Exercise: Transcribe each entry exactly; skip the images.

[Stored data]
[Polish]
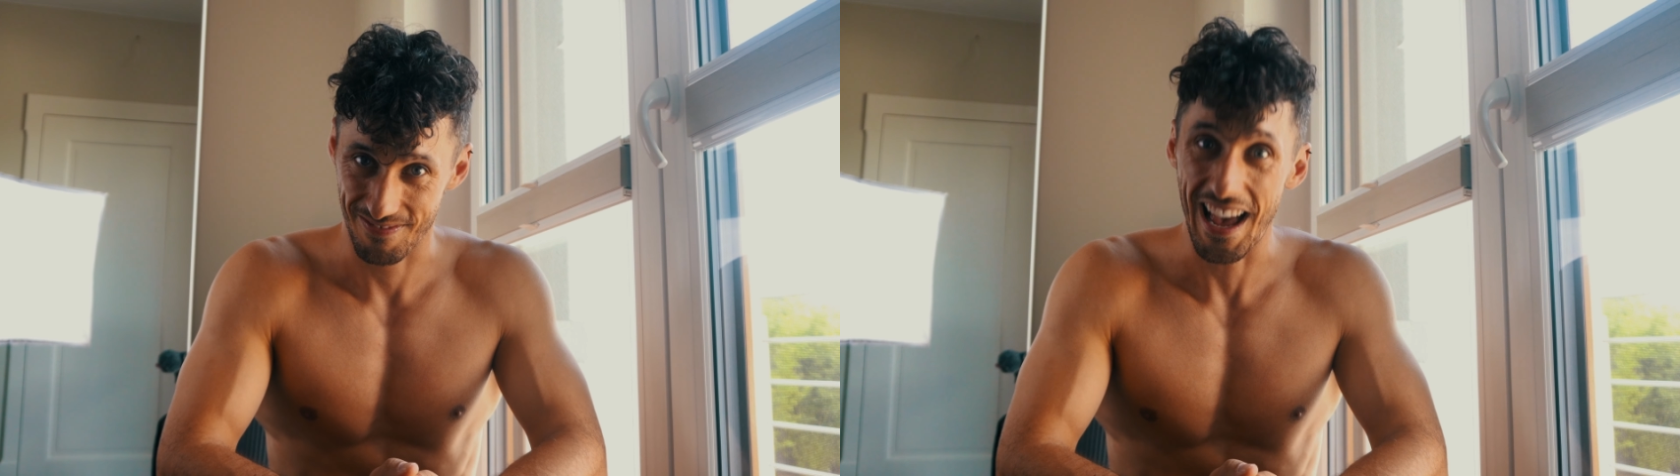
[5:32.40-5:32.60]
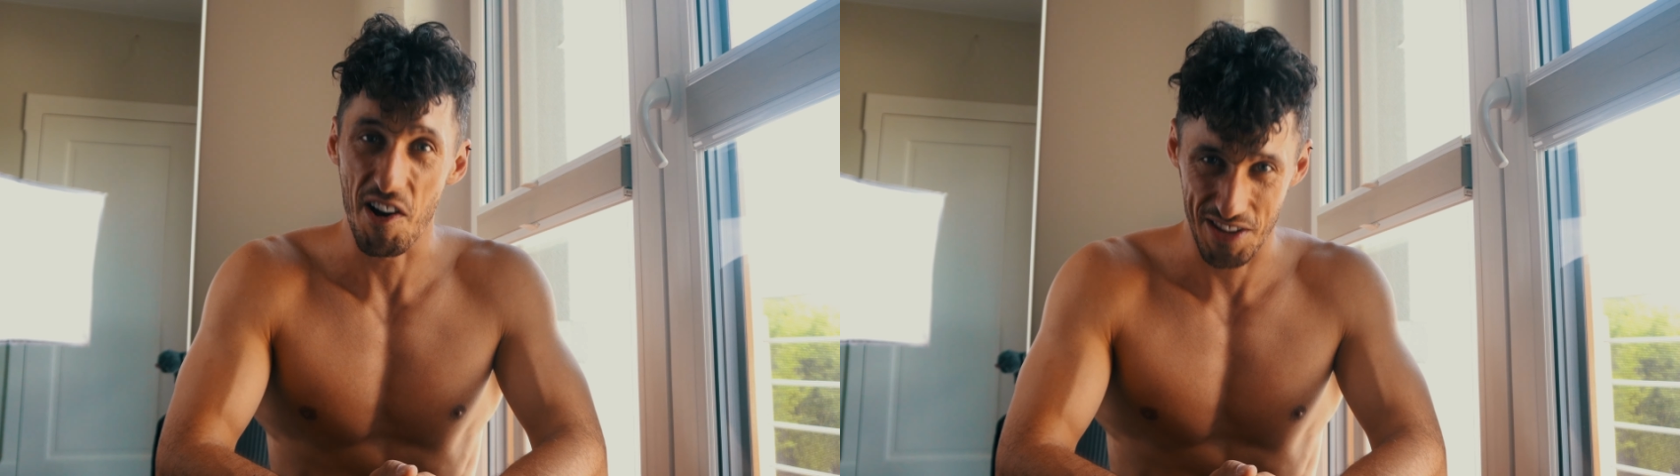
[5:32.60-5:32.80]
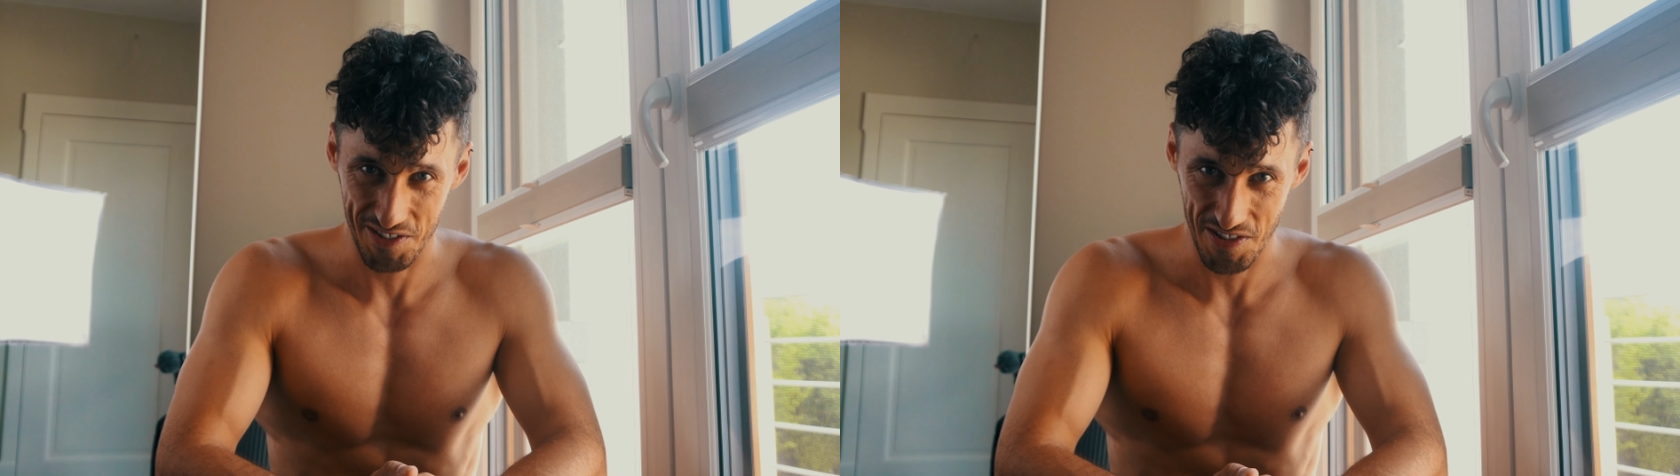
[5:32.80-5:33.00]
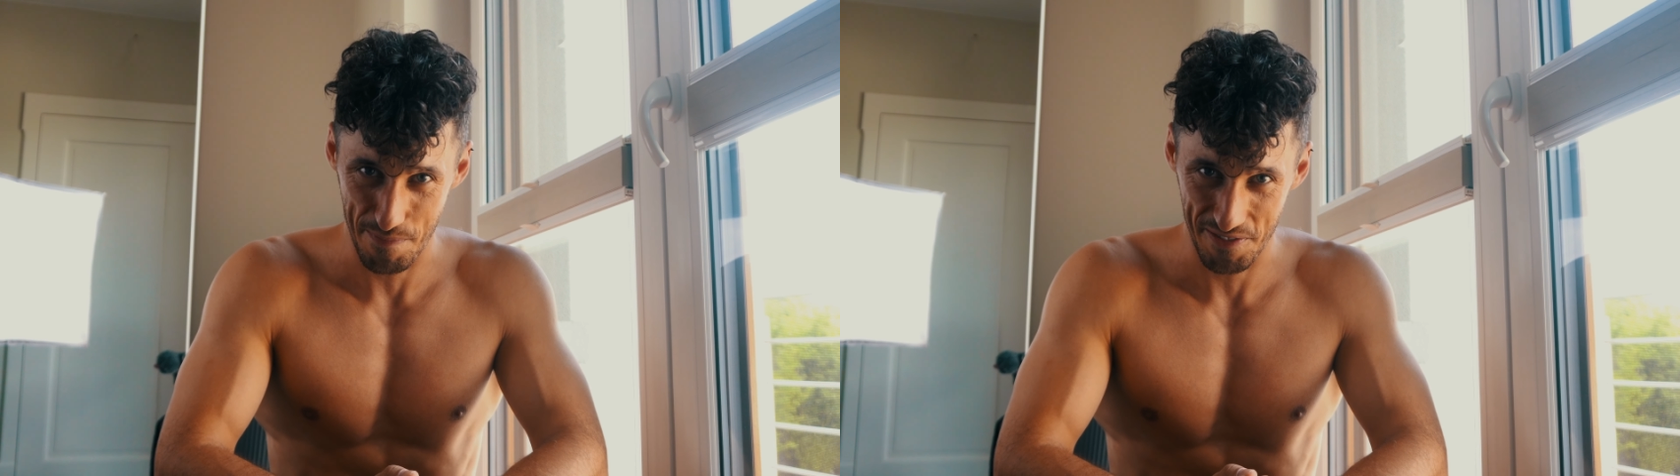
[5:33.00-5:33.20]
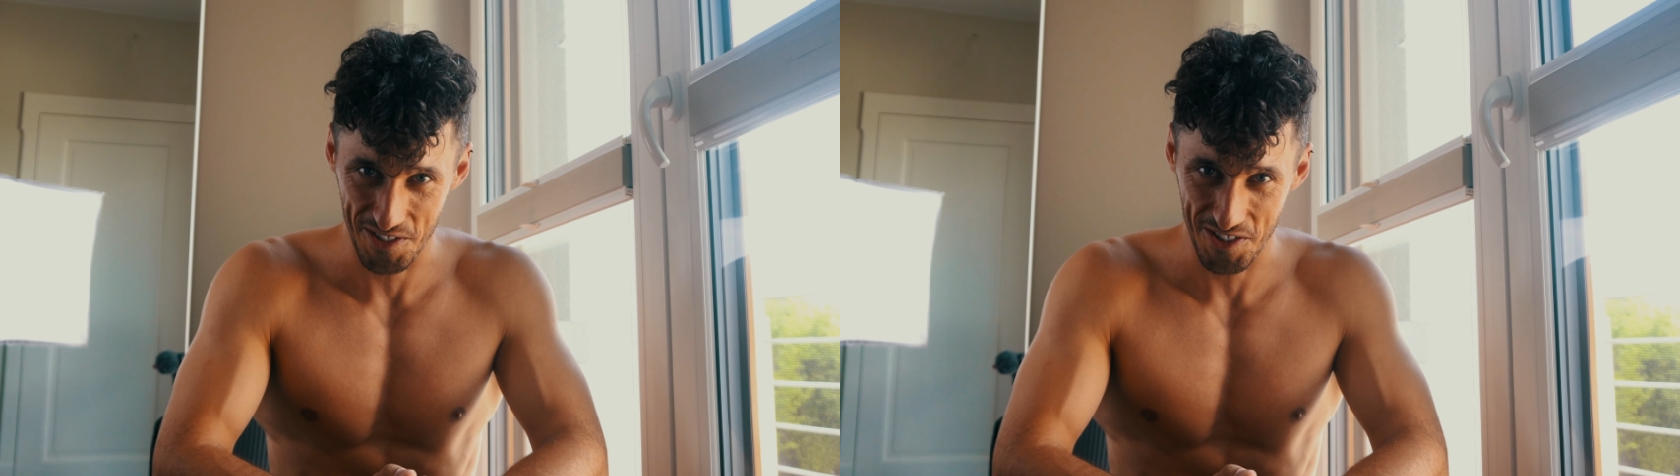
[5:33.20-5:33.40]
A ona to na
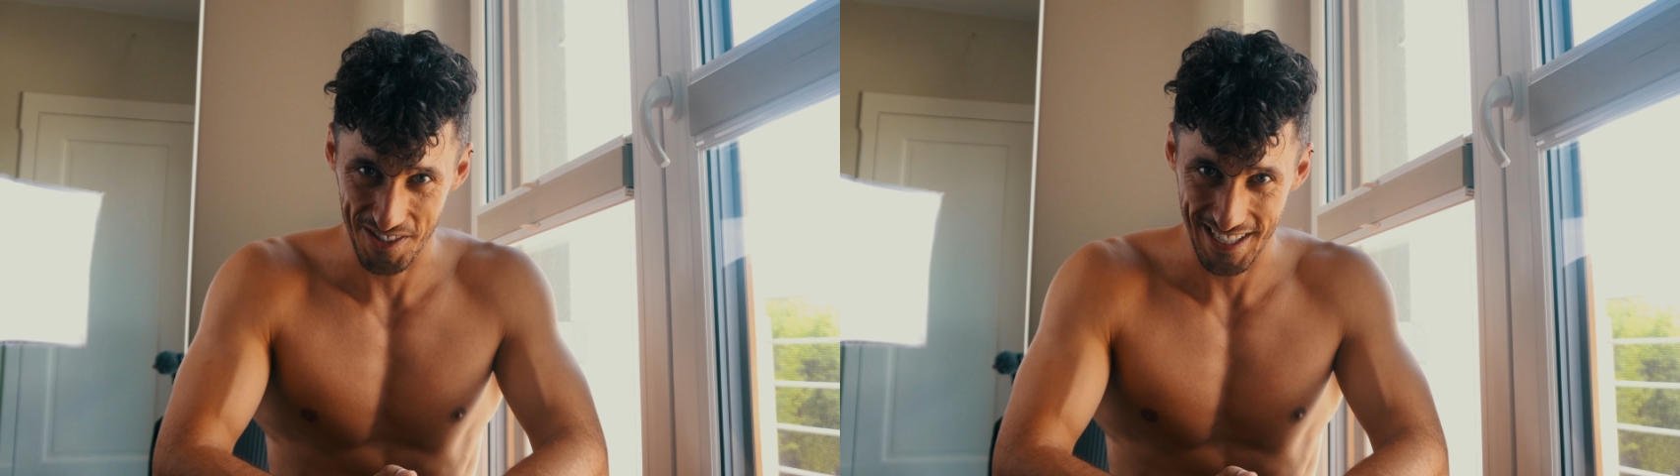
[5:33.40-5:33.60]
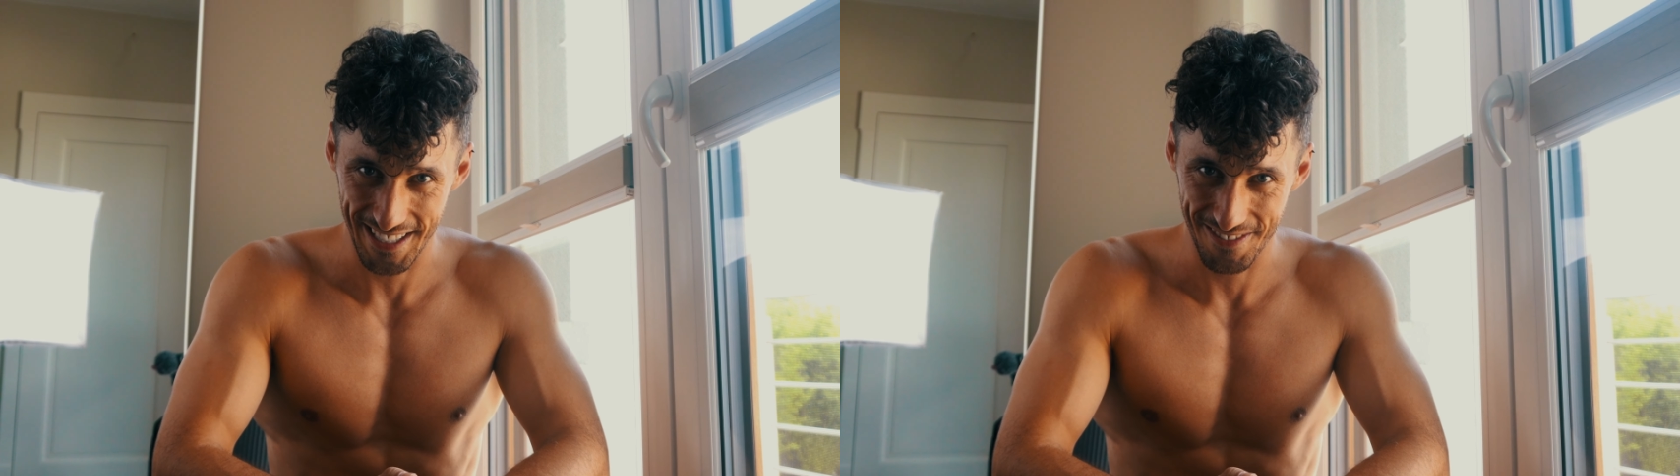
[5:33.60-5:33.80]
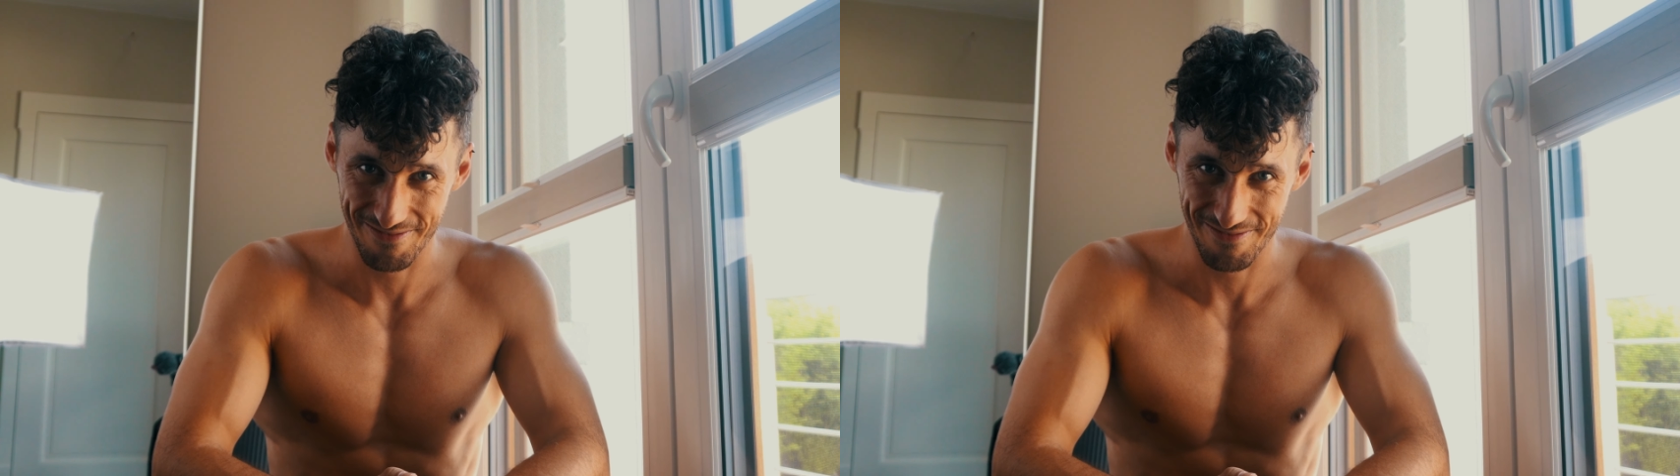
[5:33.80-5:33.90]
pewno doceni.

Response area:
[Polish]
[5:32.40-5:32.60]
[5:32.60-5:32.80]
[5:32.80-5:33.00]
[5:33.00-5:33.20]
[5:33.20-5:33.40]
A ona to na
[5:33.40-5:33.60]
[5:33.60-5:33.80]
[5:33.80-5:33.90]
pewno doceni.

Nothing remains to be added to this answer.